New Hampshire doctor's words trigger obesity focus
■ Physician leaders say doctors must be sensitive when discussing obesity with patients, but they should not avoid the issue.
By Damon Adams — Posted Oct. 3, 2005
A New Hampshire physician's battle with the state medical board over what he said to an obese patient has other doctors questioning what is OK to say to patients carrying unhealthy extra weight.
Rochester, N.H., family physician Terry Bennett, MD, attracted national attention in August when he said publicly that the New Hampshire Board of Medicine was investigating him because of an obese patient's complaint. Dr. Bennett said he gave the woman his standard obesity lecture that she likely would outlive her obese husband and have a tough time finding someone else because of her weight.
But state officials said Dr. Bennett made a racial remark when he told the patient to lose weight. According to documents, the woman alleged the doctor told her she may only be desirable to a "black guy." New Hampshire Senior Assistant Attorney General Richard Head said Dr. Bennett's remarks to the patient were in the context of obesity, but the probe is "related to the racial undertones."
Although the complaint has issues beyond how the doctor addressed the patient's obesity, it has nonetheless prompted some physicians to call the New Hampshire Medical Society and ask what they can say to obese patients without triggering a complaint.
"I've suggested to the board of medicine that they clarify the obesity issue," said Palmer Jones, the society's executive director.
The board's probe comes at a time when obesity has reached a crisis level and physicians are being urged to place more emphasis on the problem with patients. The Centers for Disease Control and Prevention said 65% of U.S. adults are overweight or obese. A new report in August by the advocacy group Trust for America's Health said obesity rates increased in every state last year except Oregon.
Last year, the American Medical Association held the National Summit on Obesity, which brought health experts together to identify ways to fight obesity. In June after the summit, the AMA issued new directives to fight childhood obesity, including encouraging doctors to collaborate with communities to help develop health programs in schools. AMA policy urges physicians to assess their patients for overweight and obesity during routine medical exams and discuss with at-risk patients the health consequences of further weight gain.
Addressing weight can be difficult
Groups might be encouraging doctors to discuss the issue, but some physicians struggle to get the obesity message across to patients.
A study of 355 North Carolina pediatricians found that pediatricians who identified themselves as thin or overweight had more difficulty counseling about weight than colleagues who considered themselves average weight.
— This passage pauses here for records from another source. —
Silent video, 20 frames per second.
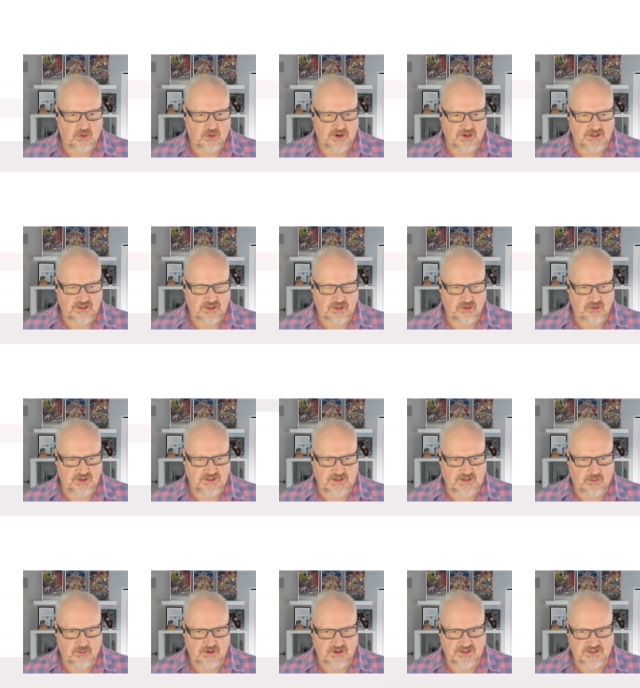to do is I
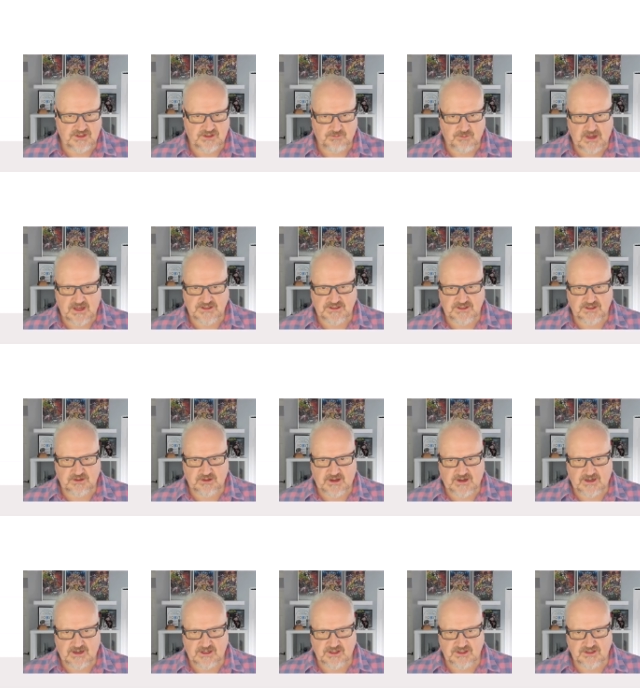
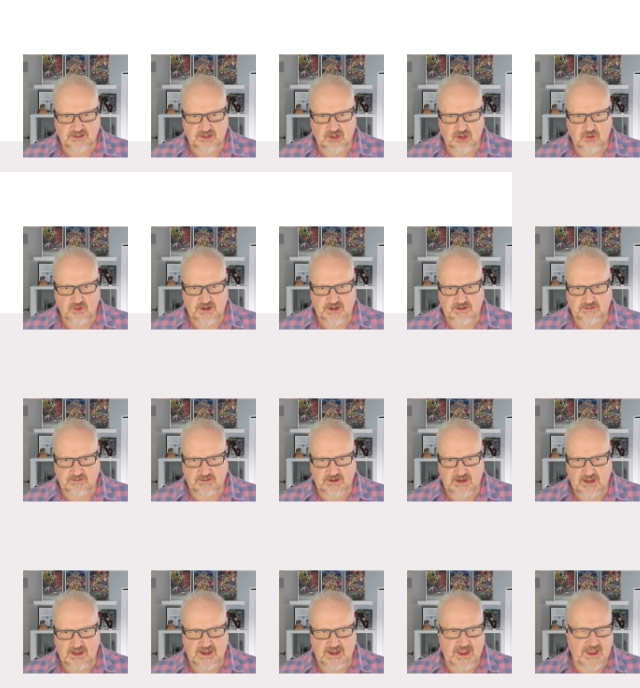can just go in
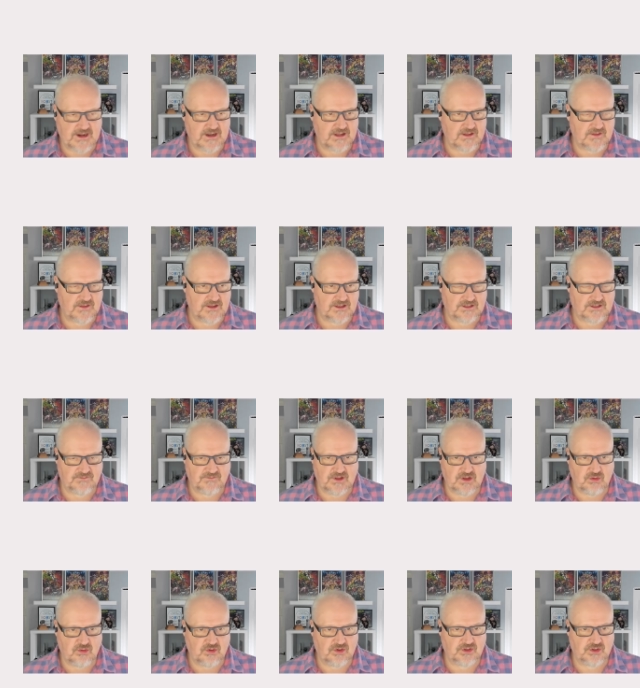and edit this
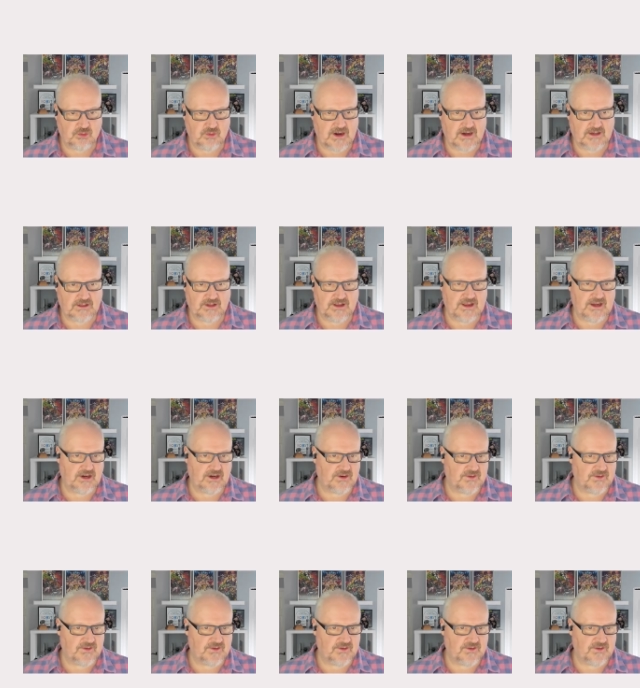view directly here.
Researchers said overweight doctors might worry their counseling would seem hypocritical, while thin physicians might worry their patients would view them as unsympathetic, according to the study in the February 2005 Obesity Research.
"It's very frustrating for physicians and for society to treat obesity. It's hard for people to assume they're responsible for their own weight [problem]," said Reginald Washington, MD, a pediatric cardiologist in Denver and co-chair of the American Academy of Pediatrics' obesity task force. "It's not uncommon for parents and patients to be upset when someone approaches the topic of obesity. That's more normal than not."
Dr. Bennett, the New Hampshire doctor, said he learned about his obese patient's complaint last year and wrote an apology to the upset patient. He said he did nothing wrong.
"My job is to get your attention, and have you read my obituary rather than the other way around," he said. "If we shoot the messenger every time they deliver a bad message, then there won't be any messengers left."
This isn't the first time Dr. Bennett has been brought before the board. It fined him $1,000 in 1995 for providing false information on medical license applications about being denied hospital privileges.
The board also is re-examining a 2001 complaint from another patient who said Dr. Bennett told her to commit suicide to end her physical suffering. The doctor denies any wrongdoing. A hearing has been set for Dec. 7 on that complaint and the one involving the obese patient.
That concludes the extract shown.